Nigeria’s World Cup qualification bid for the 2018 World Cup was suspended last month after it was revealed that the government was holding off on signing up all the players to the tournament, with some of them reportedly suffering from the Ebola virus.
The World Cup bidding body FIFA has decided to temporarily suspend bidding for the tournament because of the Ebola outbreak in Nigeria, but that decision will be overturned on July 25.
According to Reuters, the suspension will take effect immediately, and will not affect Nigeria’s bid for a place in the 2018 tournament.

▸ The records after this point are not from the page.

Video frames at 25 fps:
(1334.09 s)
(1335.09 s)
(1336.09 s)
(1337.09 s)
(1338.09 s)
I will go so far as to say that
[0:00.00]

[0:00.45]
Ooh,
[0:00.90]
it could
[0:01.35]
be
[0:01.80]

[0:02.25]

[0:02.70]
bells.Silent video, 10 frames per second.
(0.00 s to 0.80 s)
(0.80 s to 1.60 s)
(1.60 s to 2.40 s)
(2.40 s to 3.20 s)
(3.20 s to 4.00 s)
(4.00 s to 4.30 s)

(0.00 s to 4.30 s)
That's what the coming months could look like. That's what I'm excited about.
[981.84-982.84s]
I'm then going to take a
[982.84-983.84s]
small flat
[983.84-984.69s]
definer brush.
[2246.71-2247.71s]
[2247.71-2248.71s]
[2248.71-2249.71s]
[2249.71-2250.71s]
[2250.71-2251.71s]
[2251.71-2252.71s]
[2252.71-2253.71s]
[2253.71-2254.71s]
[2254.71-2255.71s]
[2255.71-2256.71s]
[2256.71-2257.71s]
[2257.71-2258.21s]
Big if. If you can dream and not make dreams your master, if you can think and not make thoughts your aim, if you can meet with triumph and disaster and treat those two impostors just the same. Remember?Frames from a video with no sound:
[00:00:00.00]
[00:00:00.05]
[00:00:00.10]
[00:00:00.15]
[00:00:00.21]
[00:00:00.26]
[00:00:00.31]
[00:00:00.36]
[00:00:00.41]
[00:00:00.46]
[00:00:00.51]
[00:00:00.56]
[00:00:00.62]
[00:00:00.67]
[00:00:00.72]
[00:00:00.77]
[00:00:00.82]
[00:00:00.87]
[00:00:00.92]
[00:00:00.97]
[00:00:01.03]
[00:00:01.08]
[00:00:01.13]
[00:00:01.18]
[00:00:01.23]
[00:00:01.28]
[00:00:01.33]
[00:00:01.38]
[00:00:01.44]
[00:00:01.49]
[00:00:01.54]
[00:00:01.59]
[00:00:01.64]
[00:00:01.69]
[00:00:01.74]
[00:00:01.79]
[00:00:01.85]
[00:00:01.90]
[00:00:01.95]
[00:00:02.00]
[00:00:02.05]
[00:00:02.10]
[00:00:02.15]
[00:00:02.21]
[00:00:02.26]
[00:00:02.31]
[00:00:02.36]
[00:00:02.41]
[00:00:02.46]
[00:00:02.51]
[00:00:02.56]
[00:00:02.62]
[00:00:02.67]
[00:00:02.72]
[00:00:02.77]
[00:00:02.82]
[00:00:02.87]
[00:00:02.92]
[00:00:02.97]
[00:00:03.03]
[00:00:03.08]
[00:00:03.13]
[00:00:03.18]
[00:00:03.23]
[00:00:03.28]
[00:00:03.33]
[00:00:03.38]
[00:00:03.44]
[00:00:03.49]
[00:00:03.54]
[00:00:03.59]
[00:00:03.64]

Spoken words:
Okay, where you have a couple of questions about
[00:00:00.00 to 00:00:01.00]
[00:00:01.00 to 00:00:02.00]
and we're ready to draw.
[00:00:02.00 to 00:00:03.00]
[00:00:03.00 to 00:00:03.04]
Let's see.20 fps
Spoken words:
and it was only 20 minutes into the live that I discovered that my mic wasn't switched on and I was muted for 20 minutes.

FIFA said that its decision had nothing to do with the outbreak.FIFA said it is suspending its bidding for a bid to host the 2018 FIFA World Cup after it became clear that some of the players participating in the World Cup could be infected with the Ebola Virus.
FIFA will be issuing a notification to all participating clubs on July 27 that the suspension applies to Nigeria.
Nigeria has been plagued by Ebola outbreaks since late February, when the country’s health ministry confirmed that more than 4,000 people have contracted the disease.
That was a massive spike from the number of cases the country recorded in January, when only 589 cases were reported.
In a statement on Wednesday, FIFA said the decision to suspend the bidding was made after FIFA’s national health committee had been informed about the outbreak in March and had confirmed that the outbreak was affecting the performance of the World Club Association (WCA), the governing body for all clubs in the country.
“The World Club Council of Nigeria, a body representing the clubs, is now in the process of gathering all relevant information and is in close contact with FIFA,” the statement read.
“This decision will not impact the World Cups bidding process, as FIFA is responsible for all bidding decisions.”FIFA also said that the World Football Association (FA) would be working with its local authorities to monitor the situation in Nigeria.
The FA is also working with the Nigeria Football Federation (NFF) to coordinate the health and safety measures in the region.
Nigerian President Goodluck Jonathan has said the outbreak is a “big tragedy” and that the country needs to get rid of the virus as soon as possible.
Nigeria is the first country in Africa to be designated a Level 1 communicable disease-free country, meaning the country is deemed to be free of the disease if it has no confirmed cases and no deaths.
Naglfar, a government-run health center that has been handling the Ebola response in the nation, has said it has had at least 15 confirmed cases of the illness, and is expecting a further 14 cases.
The WCA said on Thursday that the Ebola infection rate is at 5.8 percent, and that it has received around 2,000 treatment requests so far.